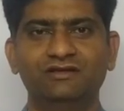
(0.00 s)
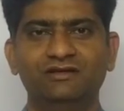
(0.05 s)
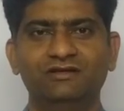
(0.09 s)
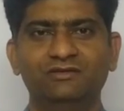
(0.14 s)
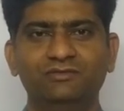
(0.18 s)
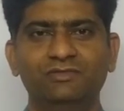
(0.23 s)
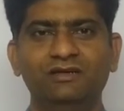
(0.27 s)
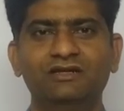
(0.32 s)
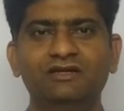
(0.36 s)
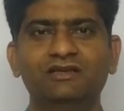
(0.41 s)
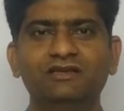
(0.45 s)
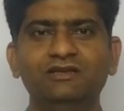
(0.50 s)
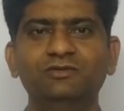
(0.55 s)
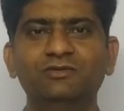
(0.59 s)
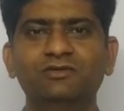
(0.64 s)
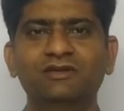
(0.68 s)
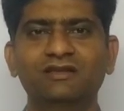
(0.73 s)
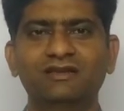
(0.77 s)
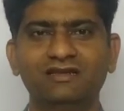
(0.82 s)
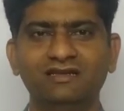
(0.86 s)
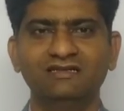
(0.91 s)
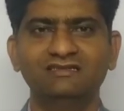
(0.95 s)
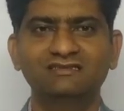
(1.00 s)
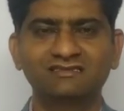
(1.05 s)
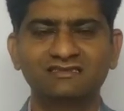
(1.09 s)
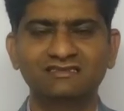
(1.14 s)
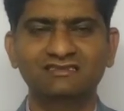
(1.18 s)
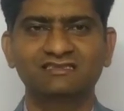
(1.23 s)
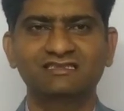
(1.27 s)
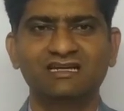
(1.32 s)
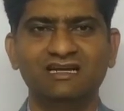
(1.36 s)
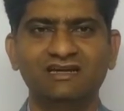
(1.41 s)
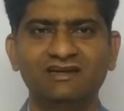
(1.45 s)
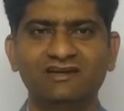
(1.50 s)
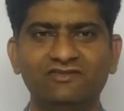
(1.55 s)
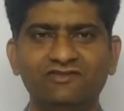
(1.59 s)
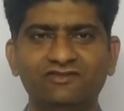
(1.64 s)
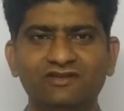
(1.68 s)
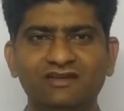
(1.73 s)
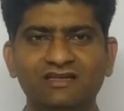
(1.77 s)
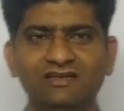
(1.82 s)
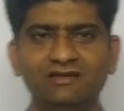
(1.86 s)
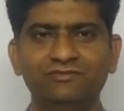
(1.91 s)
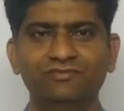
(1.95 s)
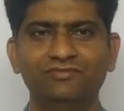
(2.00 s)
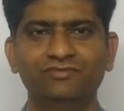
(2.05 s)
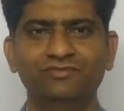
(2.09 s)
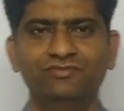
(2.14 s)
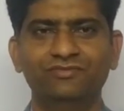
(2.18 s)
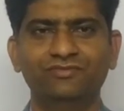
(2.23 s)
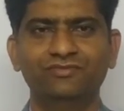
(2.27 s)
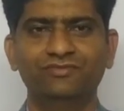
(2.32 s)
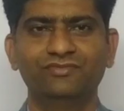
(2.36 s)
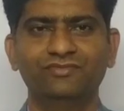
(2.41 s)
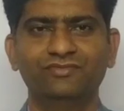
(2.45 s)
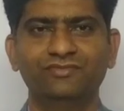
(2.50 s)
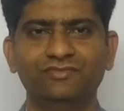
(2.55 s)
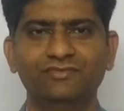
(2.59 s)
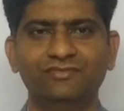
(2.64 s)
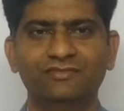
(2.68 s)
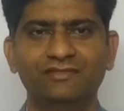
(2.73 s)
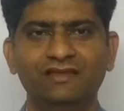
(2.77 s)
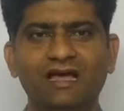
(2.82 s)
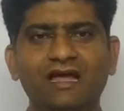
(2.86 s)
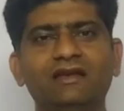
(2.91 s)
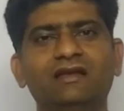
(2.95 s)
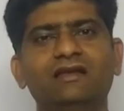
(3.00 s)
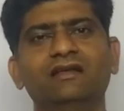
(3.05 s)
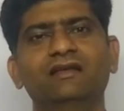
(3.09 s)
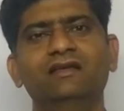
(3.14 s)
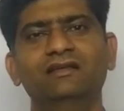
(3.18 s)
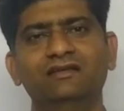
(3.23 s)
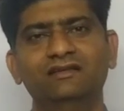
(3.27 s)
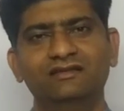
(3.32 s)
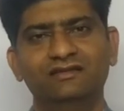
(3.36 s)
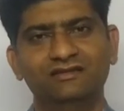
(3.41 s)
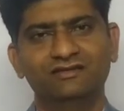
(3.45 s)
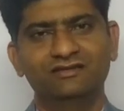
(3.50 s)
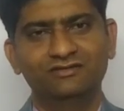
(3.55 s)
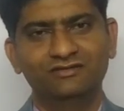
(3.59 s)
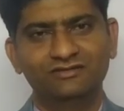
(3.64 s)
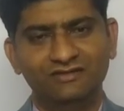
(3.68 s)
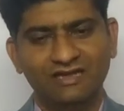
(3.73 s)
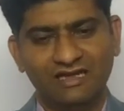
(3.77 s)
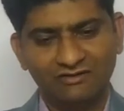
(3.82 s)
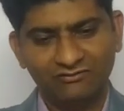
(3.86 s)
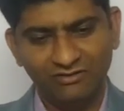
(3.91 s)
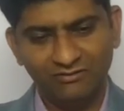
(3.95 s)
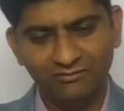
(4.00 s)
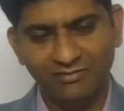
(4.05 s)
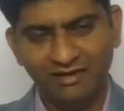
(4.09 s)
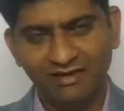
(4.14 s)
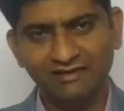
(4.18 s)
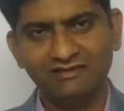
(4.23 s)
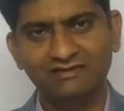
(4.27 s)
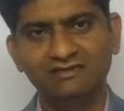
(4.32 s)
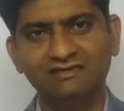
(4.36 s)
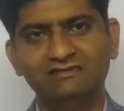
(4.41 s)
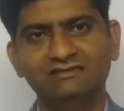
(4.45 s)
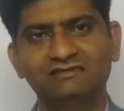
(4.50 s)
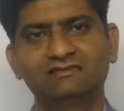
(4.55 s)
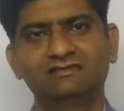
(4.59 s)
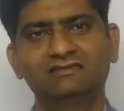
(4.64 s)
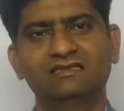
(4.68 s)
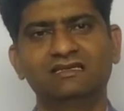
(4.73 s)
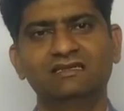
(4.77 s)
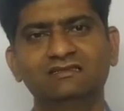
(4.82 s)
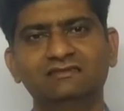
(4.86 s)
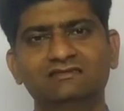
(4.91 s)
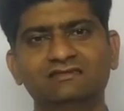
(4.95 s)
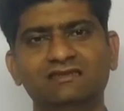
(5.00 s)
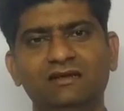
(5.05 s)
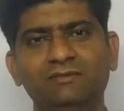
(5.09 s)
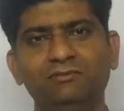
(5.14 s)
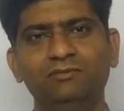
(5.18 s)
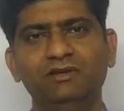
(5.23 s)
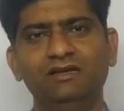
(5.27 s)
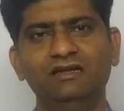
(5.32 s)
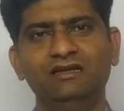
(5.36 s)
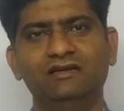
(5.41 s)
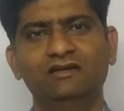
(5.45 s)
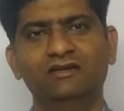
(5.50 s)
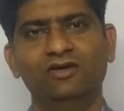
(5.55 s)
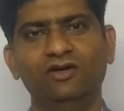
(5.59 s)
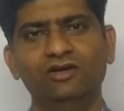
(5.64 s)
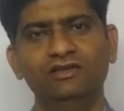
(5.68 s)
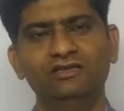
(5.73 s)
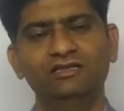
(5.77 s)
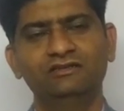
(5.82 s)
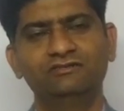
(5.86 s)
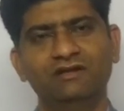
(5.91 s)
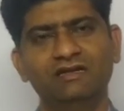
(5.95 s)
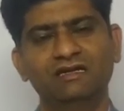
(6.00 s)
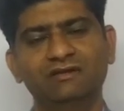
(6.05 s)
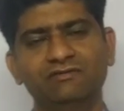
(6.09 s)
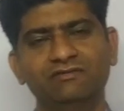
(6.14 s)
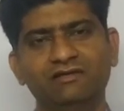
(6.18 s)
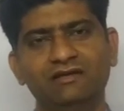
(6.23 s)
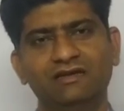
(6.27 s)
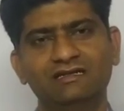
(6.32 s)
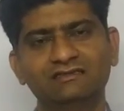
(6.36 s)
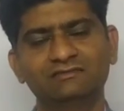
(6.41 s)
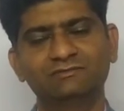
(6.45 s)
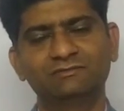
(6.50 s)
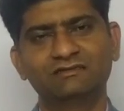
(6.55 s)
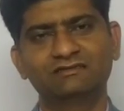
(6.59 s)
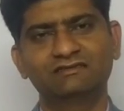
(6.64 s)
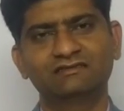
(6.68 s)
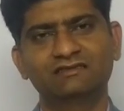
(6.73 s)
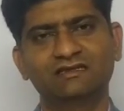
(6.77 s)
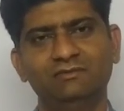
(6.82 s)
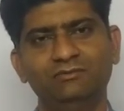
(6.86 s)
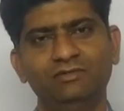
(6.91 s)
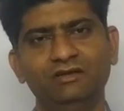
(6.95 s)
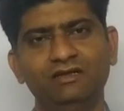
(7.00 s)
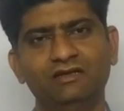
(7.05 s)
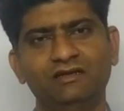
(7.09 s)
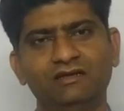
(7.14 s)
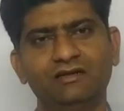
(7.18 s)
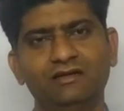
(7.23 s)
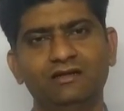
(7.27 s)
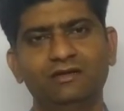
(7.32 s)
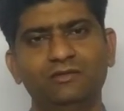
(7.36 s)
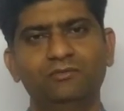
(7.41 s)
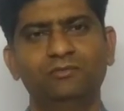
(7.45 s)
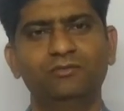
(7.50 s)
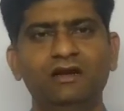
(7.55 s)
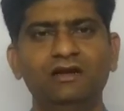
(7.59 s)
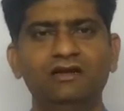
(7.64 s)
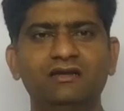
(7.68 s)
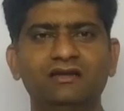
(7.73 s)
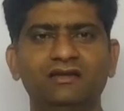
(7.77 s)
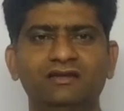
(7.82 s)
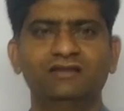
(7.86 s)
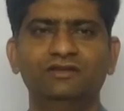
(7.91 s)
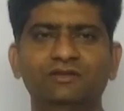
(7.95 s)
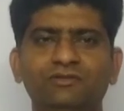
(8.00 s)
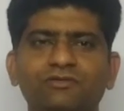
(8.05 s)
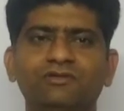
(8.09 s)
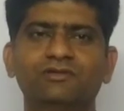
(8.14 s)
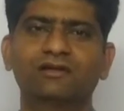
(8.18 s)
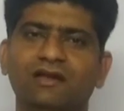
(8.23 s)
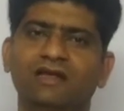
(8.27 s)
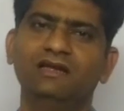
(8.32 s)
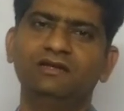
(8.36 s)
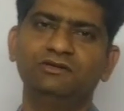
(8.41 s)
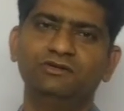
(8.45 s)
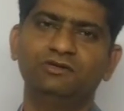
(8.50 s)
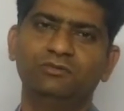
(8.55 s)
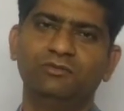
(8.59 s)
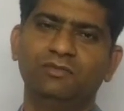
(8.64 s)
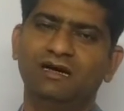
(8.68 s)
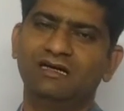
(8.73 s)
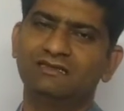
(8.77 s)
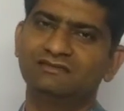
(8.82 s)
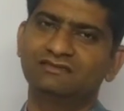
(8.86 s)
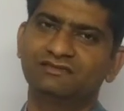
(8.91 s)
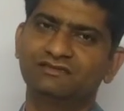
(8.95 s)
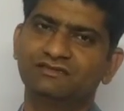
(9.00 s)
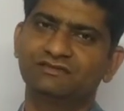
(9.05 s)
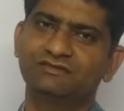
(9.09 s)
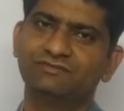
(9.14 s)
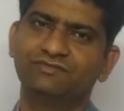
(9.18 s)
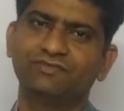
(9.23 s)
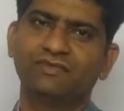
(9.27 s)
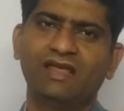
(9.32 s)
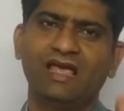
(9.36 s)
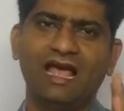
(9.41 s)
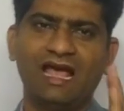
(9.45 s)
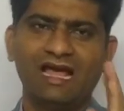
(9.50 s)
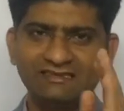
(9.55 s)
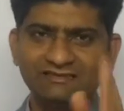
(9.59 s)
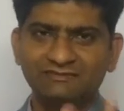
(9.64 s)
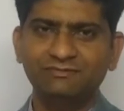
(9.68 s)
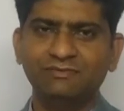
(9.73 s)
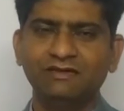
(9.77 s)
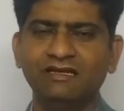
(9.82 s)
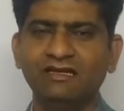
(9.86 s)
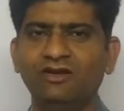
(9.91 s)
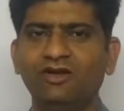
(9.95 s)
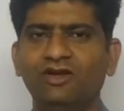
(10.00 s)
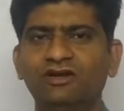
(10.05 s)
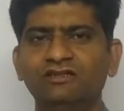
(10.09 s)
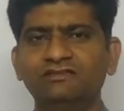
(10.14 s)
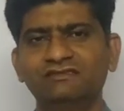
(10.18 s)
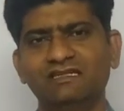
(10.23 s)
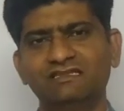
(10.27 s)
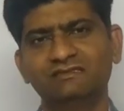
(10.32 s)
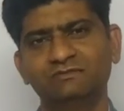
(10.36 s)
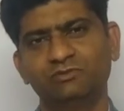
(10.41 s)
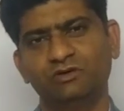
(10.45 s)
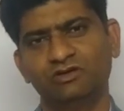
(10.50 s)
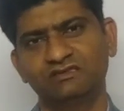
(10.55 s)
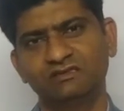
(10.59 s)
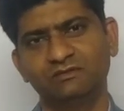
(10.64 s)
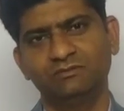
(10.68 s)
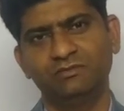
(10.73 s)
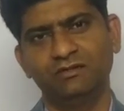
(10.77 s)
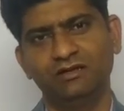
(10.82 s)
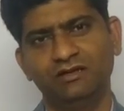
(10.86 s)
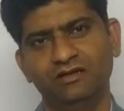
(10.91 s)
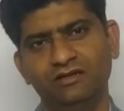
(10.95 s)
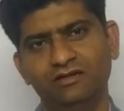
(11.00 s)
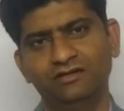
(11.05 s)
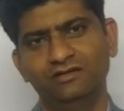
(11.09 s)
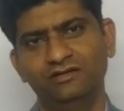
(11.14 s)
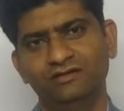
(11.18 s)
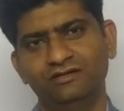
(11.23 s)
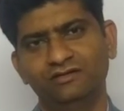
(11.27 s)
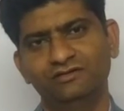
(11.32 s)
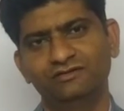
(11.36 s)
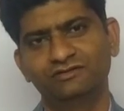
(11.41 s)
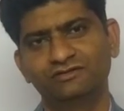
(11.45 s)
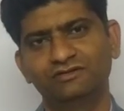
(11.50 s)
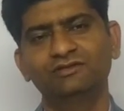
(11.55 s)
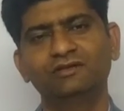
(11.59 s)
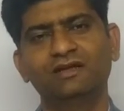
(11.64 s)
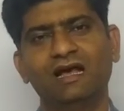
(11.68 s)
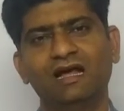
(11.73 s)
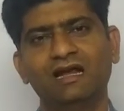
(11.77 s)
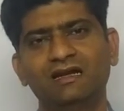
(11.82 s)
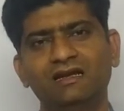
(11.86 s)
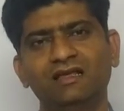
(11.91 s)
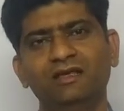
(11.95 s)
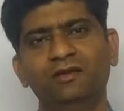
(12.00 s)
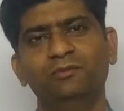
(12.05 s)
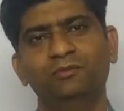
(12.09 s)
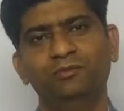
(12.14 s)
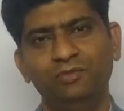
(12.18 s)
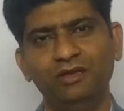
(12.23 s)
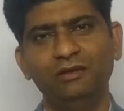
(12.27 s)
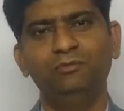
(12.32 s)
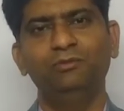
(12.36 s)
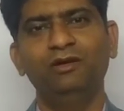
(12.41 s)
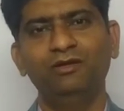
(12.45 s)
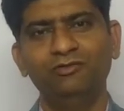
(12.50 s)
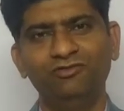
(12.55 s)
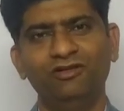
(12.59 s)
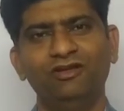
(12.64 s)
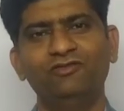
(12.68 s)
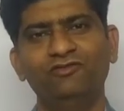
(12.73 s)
but you create such kind of team that will make these things complete, all the 21 aspects complete. But you try to master as many laws as possible so that people will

++++++++++++++++++++

# Your task:
Give the listing again in full, exactly as it is, but without its images.

# Written reply:
(0.00 s)
(0.05 s)
(0.09 s)
(0.14 s)
(0.18 s)
(0.23 s)
(0.27 s)
(0.32 s)
(0.36 s)
(0.41 s)
(0.45 s)
(0.50 s)
(0.55 s)
(0.59 s)
(0.64 s)
(0.68 s)
(0.73 s)
(0.77 s)
(0.82 s)
(0.86 s)
(0.91 s)
(0.95 s)
(1.00 s)
(1.05 s)
(1.09 s)
(1.14 s)
(1.18 s)
(1.23 s)
(1.27 s)
(1.32 s)
(1.36 s)
(1.41 s)
(1.45 s)
(1.50 s)
(1.55 s)
(1.59 s)
(1.64 s)
(1.68 s)
(1.73 s)
(1.77 s)
(1.82 s)
(1.86 s)
(1.91 s)
(1.95 s)
(2.00 s)
(2.05 s)
(2.09 s)
(2.14 s)
(2.18 s)
(2.23 s)
(2.27 s)
(2.32 s)
(2.36 s)
(2.41 s)
(2.45 s)
(2.50 s)
(2.55 s)
(2.59 s)
(2.64 s)
(2.68 s)
(2.73 s)
(2.77 s)
(2.82 s)
(2.86 s)
(2.91 s)
(2.95 s)
(3.00 s)
(3.05 s)
(3.09 s)
(3.14 s)
(3.18 s)
(3.23 s)
(3.27 s)
(3.32 s)
(3.36 s)
(3.41 s)
(3.45 s)
(3.50 s)
(3.55 s)
(3.59 s)
(3.64 s)
(3.68 s)
(3.73 s)
(3.77 s)
(3.82 s)
(3.86 s)
(3.91 s)
(3.95 s)
(4.00 s)
(4.05 s)
(4.09 s)
(4.14 s)
(4.18 s)
(4.23 s)
(4.27 s)
(4.32 s)
(4.36 s)
(4.41 s)
(4.45 s)
(4.50 s)
(4.55 s)
(4.59 s)
(4.64 s)
(4.68 s)
(4.73 s)
(4.77 s)
(4.82 s)
(4.86 s)
(4.91 s)
(4.95 s)
(5.00 s)
(5.05 s)
(5.09 s)
(5.14 s)
(5.18 s)
(5.23 s)
(5.27 s)
(5.32 s)
(5.36 s)
(5.41 s)
(5.45 s)
(5.50 s)
(5.55 s)
(5.59 s)
(5.64 s)
(5.68 s)
(5.73 s)
(5.77 s)
(5.82 s)
(5.86 s)
(5.91 s)
(5.95 s)
(6.00 s)
(6.05 s)
(6.09 s)
(6.14 s)
(6.18 s)
(6.23 s)
(6.27 s)
(6.32 s)
(6.36 s)
(6.41 s)
(6.45 s)
(6.50 s)
(6.55 s)
(6.59 s)
(6.64 s)
(6.68 s)
(6.73 s)
(6.77 s)
(6.82 s)
(6.86 s)
(6.91 s)
(6.95 s)
(7.00 s)
(7.05 s)
(7.09 s)
(7.14 s)
(7.18 s)
(7.23 s)
(7.27 s)
(7.32 s)
(7.36 s)
(7.41 s)
(7.45 s)
(7.50 s)
(7.55 s)
(7.59 s)
(7.64 s)
(7.68 s)
(7.73 s)
(7.77 s)
(7.82 s)
(7.86 s)
(7.91 s)
(7.95 s)
(8.00 s)
(8.05 s)
(8.09 s)
(8.14 s)
(8.18 s)
(8.23 s)
(8.27 s)
(8.32 s)
(8.36 s)
(8.41 s)
(8.45 s)
(8.50 s)
(8.55 s)
(8.59 s)
(8.64 s)
(8.68 s)
(8.73 s)
(8.77 s)
(8.82 s)
(8.86 s)
(8.91 s)
(8.95 s)
(9.00 s)
(9.05 s)
(9.09 s)
(9.14 s)
(9.18 s)
(9.23 s)
(9.27 s)
(9.32 s)
(9.36 s)
(9.41 s)
(9.45 s)
(9.50 s)
(9.55 s)
(9.59 s)
(9.64 s)
(9.68 s)
(9.73 s)
(9.77 s)
(9.82 s)
(9.86 s)
(9.91 s)
(9.95 s)
(10.00 s)
(10.05 s)
(10.09 s)
(10.14 s)
(10.18 s)
(10.23 s)
(10.27 s)
(10.32 s)
(10.36 s)
(10.41 s)
(10.45 s)
(10.50 s)
(10.55 s)
(10.59 s)
(10.64 s)
(10.68 s)
(10.73 s)
(10.77 s)
(10.82 s)
(10.86 s)
(10.91 s)
(10.95 s)
(11.00 s)
(11.05 s)
(11.09 s)
(11.14 s)
(11.18 s)
(11.23 s)
(11.27 s)
(11.32 s)
(11.36 s)
(11.41 s)
(11.45 s)
(11.50 s)
(11.55 s)
(11.59 s)
(11.64 s)
(11.68 s)
(11.73 s)
(11.77 s)
(11.82 s)
(11.86 s)
(11.91 s)
(11.95 s)
(12.00 s)
(12.05 s)
(12.09 s)
(12.14 s)
(12.18 s)
(12.23 s)
(12.27 s)
(12.32 s)
(12.36 s)
(12.41 s)
(12.45 s)
(12.50 s)
(12.55 s)
(12.59 s)
(12.64 s)
(12.68 s)
(12.73 s)
but you create such kind of team that will make these things complete, all the 21 aspects complete. But you try to master as many laws as possible so that people will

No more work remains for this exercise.